Do Kwon, o empreendedor sul-coreano de criptomoedas por trás dos fracassados tokens TerraUSD e Luna, se declarou culpado de duas acusações nos EUA: conspiração para fraudar e fraude eletrônica, marcando uma reviravolta significativa em um dos maiores colapsos da história dos ativos digitais.
O pedido, apresentado perante o Juiz Distrital dos EUA Paul Engelmayer, em Nova York, ocorre após Kwon inicialmente negar qualquer irregularidade em uma acusação de nove acusações no início deste ano. Segundo um acordo com o Ministério Público de Manhattan, os promotores recomendarão uma pena de no máximo 12 anos se ele aceitar a responsabilidade. A pena máxima é de 25 anos. A sentença está marcada para 11 de dezembro.
Alegações de investidores enganosos
Os promotores alegaram que Kwon deturpou a estabilidade do TerraUSD, uma chamada stablecoin destinada a manter o valor de US$ 1. Quando o token perdeu sua paridade em maio de 2021, Kwon disse aos investidores que um sistema automatizado, o "Protocolo Terra", havia restaurado seu valor. As autoridades afirmam que ele, em vez disso, coordenou com uma empresa de negociação de alta frequência para comprar secretamente grandes quantidades de TerraUSD, sustentando artificialmente o preço.
Essas alegações, disseram os promotores, levaram investidores de varejo e institucionais a comprar produtos da Terraform Labs, elevando o valor de mercado da Luna — criptomoeda irmã da TerraUSD — para cerca de US$ 50 bilhões na primavera de 2022. Ambos os tokens entraram em colapso no final daquele ano, eliminando cerca de US$ 40 bilhões em valor e alimentando o escrutínio do mercado de stablecoins.
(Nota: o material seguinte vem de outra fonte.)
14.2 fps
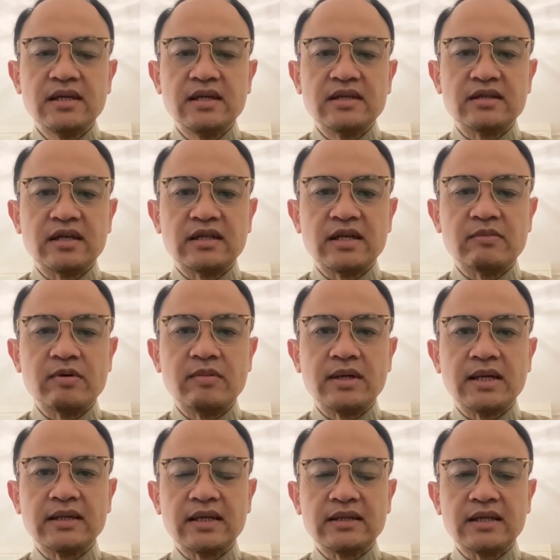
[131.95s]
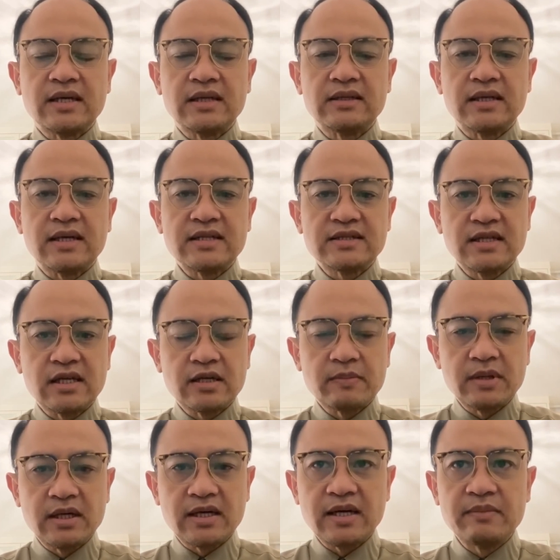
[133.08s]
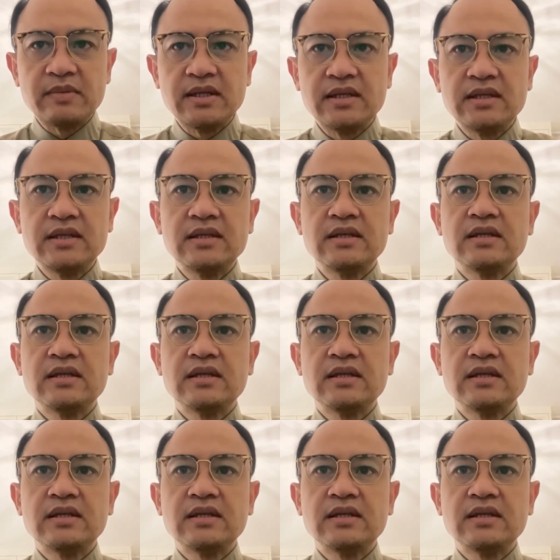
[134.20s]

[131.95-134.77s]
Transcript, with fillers: serta memberikan kata-kata kasar kepada kami,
Acordo Civil e Encargos Internacionais
Em 2024, a Kwon e a Terraform Labs concordaram em pagar US$ 4.55 bilhões para encerrar uma ação civil movida pela Comissão de Valores Mobiliários dos EUA (SEC). Como parte desse acordo, a Kwon aceitou uma multa pessoal de US$ 80 milhões e a proibição de participar de transações com criptomoedas.
Kwon, de 33 anos, está sob custódia nos EUA desde sua extradição de Montenegro no final de 2024, onde foi preso por outro motivo. Ele também enfrenta acusações criminais na Coreia do Sul. Segundo o acordo de confissão de culpa, os promotores americanos não se oporão à sua possível transferência para o exterior após cumprir metade de sua pena nos Estados Unidos.
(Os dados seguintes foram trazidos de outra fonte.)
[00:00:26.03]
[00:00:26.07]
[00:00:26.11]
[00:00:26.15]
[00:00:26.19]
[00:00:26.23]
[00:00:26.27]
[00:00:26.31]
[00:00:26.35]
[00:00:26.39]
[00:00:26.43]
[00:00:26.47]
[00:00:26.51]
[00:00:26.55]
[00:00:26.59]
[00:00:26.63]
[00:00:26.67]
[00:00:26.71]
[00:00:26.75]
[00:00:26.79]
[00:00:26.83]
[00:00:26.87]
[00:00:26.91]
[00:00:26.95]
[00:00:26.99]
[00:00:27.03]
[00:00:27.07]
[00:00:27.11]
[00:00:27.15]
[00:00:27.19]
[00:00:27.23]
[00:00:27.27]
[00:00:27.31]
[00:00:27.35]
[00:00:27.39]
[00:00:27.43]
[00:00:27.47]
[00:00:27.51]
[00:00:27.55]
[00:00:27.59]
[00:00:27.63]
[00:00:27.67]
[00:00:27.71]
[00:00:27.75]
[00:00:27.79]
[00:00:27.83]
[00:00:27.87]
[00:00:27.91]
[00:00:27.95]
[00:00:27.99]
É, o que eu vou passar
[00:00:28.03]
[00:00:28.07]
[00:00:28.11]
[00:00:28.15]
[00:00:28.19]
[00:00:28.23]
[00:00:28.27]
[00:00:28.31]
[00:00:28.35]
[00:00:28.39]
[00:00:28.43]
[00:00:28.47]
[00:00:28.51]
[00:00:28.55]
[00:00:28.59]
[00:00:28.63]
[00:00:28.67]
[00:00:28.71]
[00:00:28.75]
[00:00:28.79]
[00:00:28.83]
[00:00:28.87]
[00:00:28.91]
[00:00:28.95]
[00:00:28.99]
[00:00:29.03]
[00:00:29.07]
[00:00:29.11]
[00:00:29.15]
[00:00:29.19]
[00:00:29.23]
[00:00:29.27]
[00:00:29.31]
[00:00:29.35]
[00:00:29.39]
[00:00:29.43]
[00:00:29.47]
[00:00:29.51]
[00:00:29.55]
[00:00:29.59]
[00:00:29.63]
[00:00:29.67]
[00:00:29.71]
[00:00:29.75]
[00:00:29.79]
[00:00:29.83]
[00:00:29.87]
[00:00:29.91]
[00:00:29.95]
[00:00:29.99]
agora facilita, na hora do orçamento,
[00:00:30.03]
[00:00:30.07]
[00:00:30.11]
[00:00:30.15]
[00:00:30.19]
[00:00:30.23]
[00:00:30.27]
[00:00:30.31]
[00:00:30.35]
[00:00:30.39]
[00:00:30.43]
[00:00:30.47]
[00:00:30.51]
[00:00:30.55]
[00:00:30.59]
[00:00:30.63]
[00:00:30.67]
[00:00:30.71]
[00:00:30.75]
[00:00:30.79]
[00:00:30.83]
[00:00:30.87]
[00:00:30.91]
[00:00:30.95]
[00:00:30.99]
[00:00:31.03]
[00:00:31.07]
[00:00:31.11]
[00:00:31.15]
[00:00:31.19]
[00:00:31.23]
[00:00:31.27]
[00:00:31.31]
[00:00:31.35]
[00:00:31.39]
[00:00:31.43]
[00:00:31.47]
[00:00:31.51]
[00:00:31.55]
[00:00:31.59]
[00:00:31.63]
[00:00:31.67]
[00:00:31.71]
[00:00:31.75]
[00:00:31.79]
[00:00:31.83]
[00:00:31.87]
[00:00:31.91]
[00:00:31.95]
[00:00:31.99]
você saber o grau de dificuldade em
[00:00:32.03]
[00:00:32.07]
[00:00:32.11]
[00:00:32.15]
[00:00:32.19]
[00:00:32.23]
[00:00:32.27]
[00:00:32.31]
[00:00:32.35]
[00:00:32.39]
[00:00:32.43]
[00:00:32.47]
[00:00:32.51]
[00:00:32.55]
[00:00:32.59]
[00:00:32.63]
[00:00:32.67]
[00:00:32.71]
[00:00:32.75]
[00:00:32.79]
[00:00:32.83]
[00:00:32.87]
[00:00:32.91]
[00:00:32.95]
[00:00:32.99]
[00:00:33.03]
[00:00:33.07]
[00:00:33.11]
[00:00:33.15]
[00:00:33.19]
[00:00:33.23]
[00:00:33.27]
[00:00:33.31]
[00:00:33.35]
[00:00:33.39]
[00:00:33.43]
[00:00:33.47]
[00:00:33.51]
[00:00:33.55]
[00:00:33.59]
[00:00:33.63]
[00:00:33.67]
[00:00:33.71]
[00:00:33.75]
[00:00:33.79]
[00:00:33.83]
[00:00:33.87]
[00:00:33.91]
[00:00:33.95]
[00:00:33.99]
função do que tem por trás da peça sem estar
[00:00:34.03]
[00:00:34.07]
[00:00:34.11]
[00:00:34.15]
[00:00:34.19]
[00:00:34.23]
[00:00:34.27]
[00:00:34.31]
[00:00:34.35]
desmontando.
O procurador-geral de Manhattan, Jay Clayton, disse em uma declaração que Kwon "usou a promessa tecnológica e o interesse de investimento em criptomoedas para enganar investidores", embora os promotores tenham enfatizado que o acordo judicial reflete sua cooperação e admissão de culpa.
O caso continua sendo um ponto de referência nos debates sobre a supervisão das criptomoedas, particularmente em relação à regulamentação das stablecoins e à proteção dos investidores no volátil mercado de ativos digitais.